Exercise:
Make an exact copy of the entries below, with all images left out.

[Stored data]
____________
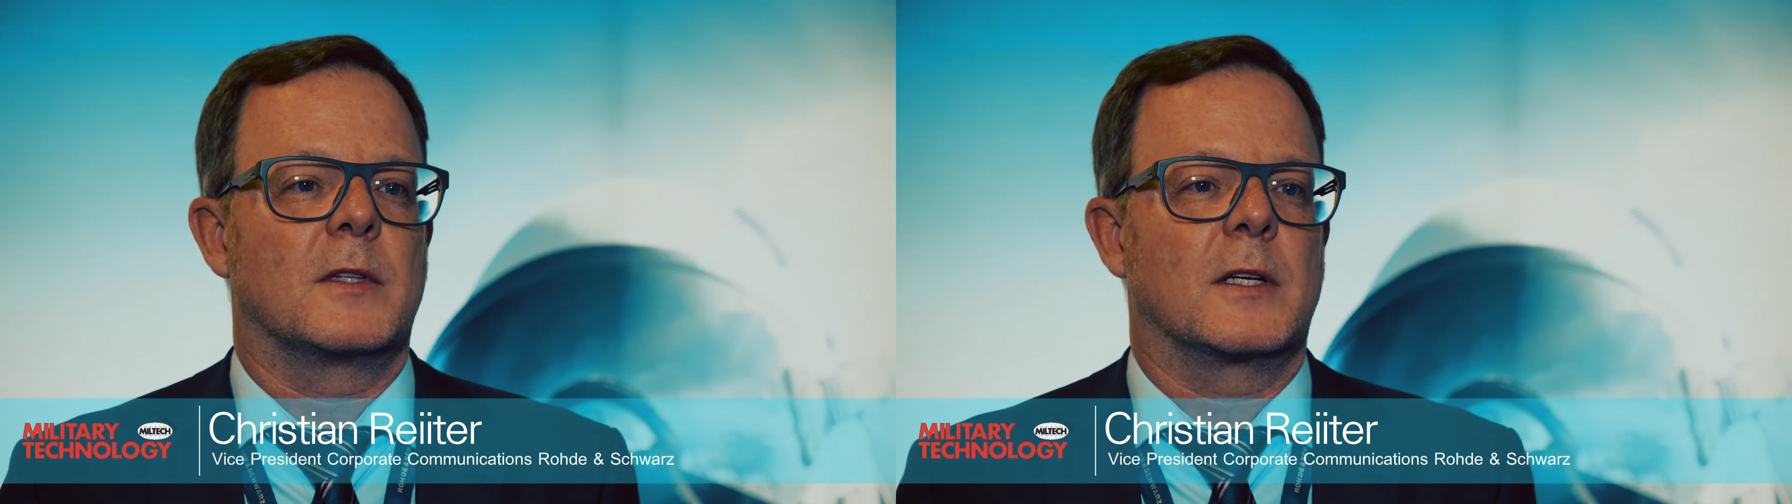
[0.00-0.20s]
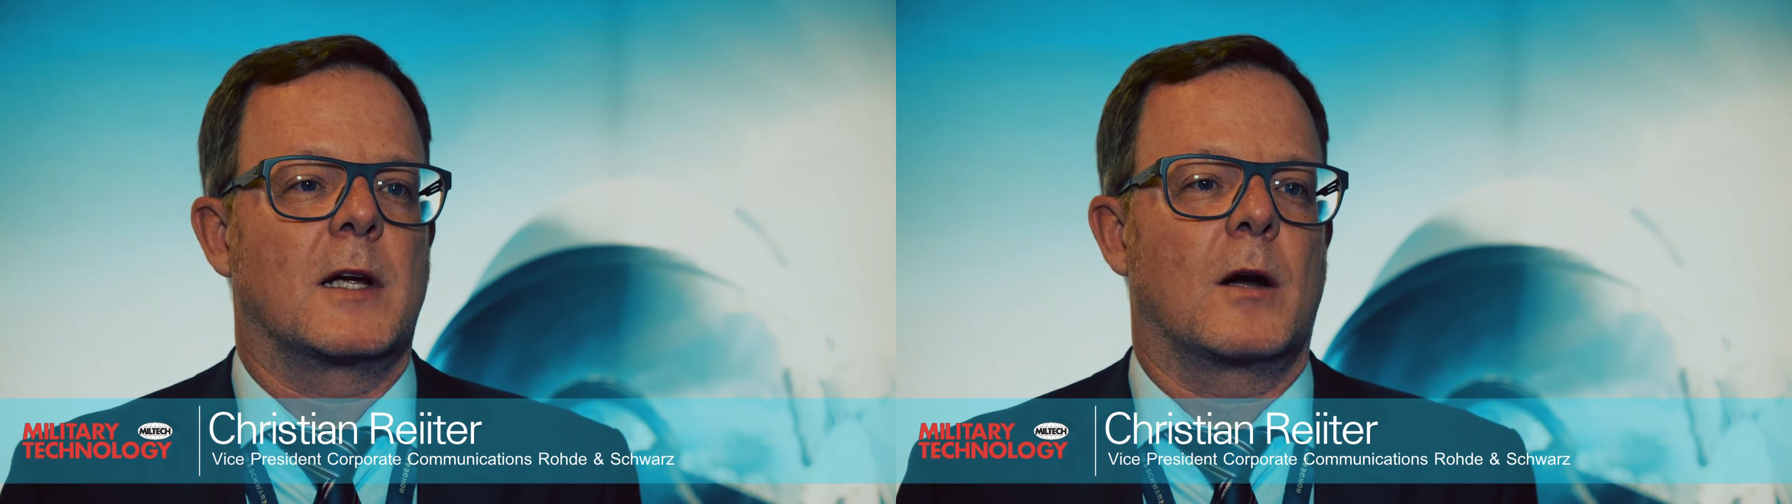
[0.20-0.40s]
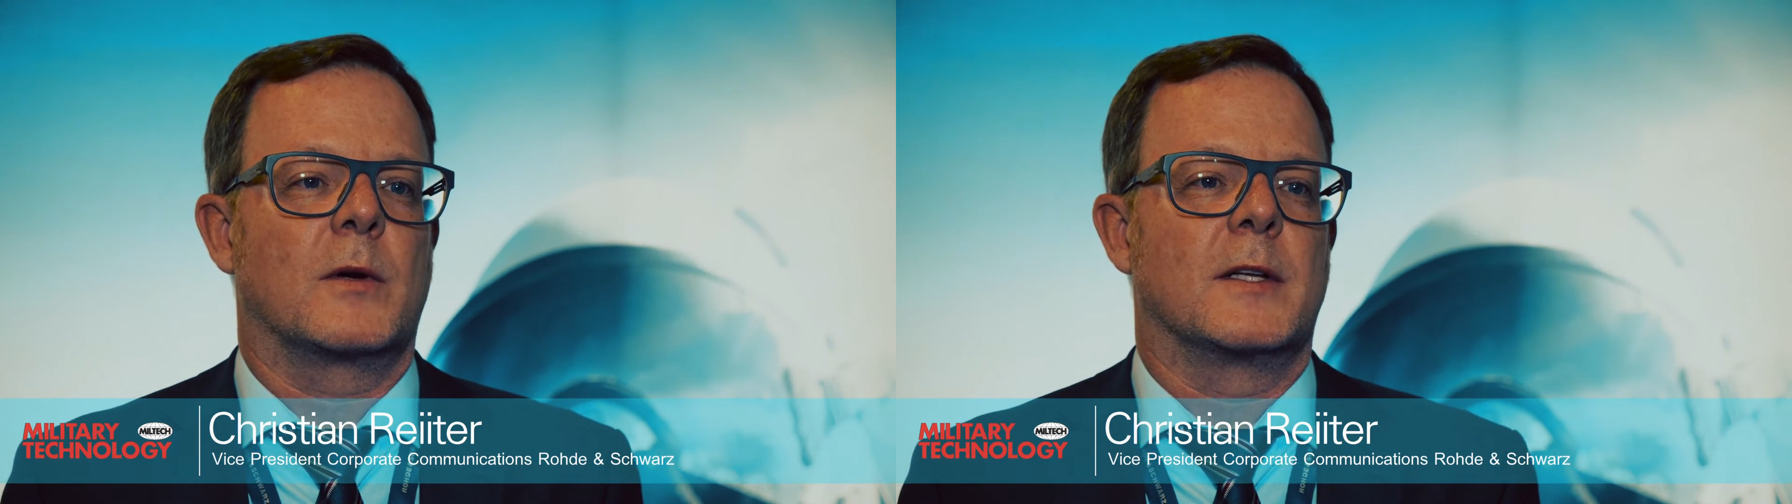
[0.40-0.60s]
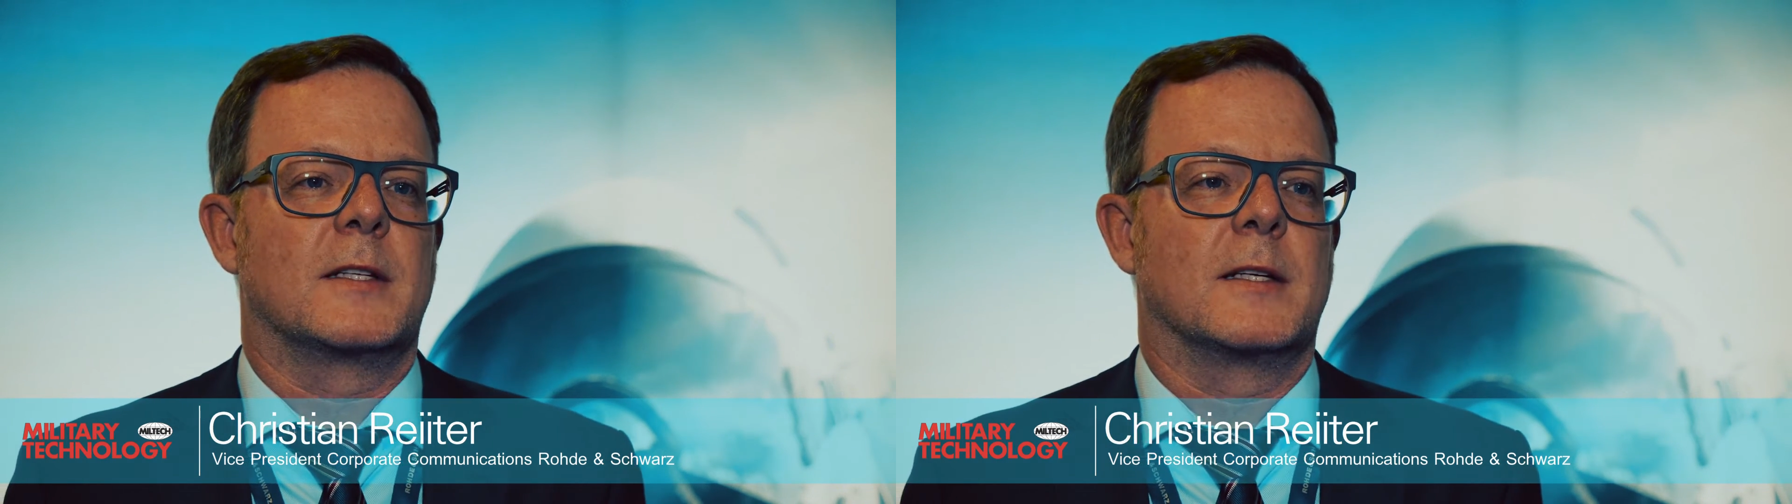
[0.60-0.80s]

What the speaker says: the current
____________
Response:
[0.00-0.20s]
[0.20-0.40s]
[0.40-0.60s]
[0.60-0.80s]

What the speaker says: the current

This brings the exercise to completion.